I have a waveform where I sliced the flat top so I can do some analysis on the amplitudes of each frequency. I have a dataset of N measurements each with M samples of current (A) over time (microseconds). I expect that there is a frequency on the 100 Hz sideband of the expected frequency. I curve fitted the expected frequency on the waveform and removed it. Then I applied a Hann window on the remaining noise and took the FFT of that.

import numpy as np
complex_fft = np.fft.rfft(waveformdata*np.hanning(len(waveformdata)))
fft_bins = np.fft.rfftfreq(size, d=(periodMicroSeconds/10**6))
unscaled_amplitude = abs(complex_fft)

Then I aggregated the min/max/mean values of the unscaled_amplitudes. Now I want to plot the amplitude of each frequency of the remaining noise.
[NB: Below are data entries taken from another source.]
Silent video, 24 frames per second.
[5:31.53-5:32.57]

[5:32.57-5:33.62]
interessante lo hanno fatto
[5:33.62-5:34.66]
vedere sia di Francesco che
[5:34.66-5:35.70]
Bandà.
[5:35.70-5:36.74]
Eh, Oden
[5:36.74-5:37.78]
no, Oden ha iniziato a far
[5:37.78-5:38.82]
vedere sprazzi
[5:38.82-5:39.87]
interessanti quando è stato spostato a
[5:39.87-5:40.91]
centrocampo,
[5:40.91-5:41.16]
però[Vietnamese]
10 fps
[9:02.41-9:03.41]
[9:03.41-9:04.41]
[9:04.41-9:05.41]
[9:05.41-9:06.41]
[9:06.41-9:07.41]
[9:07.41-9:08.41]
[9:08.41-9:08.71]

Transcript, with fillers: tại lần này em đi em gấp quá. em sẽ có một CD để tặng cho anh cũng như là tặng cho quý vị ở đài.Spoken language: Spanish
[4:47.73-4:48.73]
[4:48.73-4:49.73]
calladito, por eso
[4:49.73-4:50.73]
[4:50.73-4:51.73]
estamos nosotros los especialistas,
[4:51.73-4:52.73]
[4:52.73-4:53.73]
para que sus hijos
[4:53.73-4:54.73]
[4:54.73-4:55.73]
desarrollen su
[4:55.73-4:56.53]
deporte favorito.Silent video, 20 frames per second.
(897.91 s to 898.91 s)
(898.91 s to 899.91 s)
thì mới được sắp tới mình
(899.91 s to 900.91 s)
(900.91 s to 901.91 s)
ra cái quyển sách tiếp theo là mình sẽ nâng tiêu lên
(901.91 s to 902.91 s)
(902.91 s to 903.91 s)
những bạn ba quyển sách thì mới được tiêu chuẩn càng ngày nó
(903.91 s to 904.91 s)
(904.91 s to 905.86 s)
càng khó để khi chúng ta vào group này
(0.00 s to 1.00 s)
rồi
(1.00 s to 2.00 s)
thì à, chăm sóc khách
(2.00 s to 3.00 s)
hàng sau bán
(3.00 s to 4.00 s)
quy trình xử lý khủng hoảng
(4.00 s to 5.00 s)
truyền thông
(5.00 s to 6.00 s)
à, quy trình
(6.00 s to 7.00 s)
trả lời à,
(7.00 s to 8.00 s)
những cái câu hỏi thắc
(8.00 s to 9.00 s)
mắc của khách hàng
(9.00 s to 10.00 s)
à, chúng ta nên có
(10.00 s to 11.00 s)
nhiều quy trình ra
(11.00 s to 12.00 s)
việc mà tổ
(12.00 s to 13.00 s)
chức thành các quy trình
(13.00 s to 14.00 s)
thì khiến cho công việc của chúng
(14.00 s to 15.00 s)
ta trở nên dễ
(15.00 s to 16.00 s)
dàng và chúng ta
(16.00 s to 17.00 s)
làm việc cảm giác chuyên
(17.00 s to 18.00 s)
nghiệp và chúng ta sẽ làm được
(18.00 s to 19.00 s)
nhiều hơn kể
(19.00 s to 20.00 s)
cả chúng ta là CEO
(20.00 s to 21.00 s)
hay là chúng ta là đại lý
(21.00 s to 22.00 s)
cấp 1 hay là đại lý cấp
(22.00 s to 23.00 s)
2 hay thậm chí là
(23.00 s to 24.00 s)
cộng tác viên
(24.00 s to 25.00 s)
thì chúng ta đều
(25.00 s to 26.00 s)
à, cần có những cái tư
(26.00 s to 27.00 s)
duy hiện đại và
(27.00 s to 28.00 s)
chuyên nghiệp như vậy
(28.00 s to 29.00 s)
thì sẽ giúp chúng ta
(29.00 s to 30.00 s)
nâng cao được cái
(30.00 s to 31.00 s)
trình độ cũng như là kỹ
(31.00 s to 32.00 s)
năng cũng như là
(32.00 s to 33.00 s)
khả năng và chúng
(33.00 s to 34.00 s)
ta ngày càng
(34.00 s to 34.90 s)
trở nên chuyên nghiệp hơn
This all worked but I'm not sure if the remaining noises are within the precision of the measurement equipment. So I want to see the true current on each frequency.

I saw somewhere that with a normal waveform I have to scale the amplitude by dividing it by M to show the true amplitude. Then I read somewhere else that with a Hann window I have to scale it again by multiplying by 2. Is this true? Should I scale the amplitude by 2/M*unscaled_amplitude to get the current?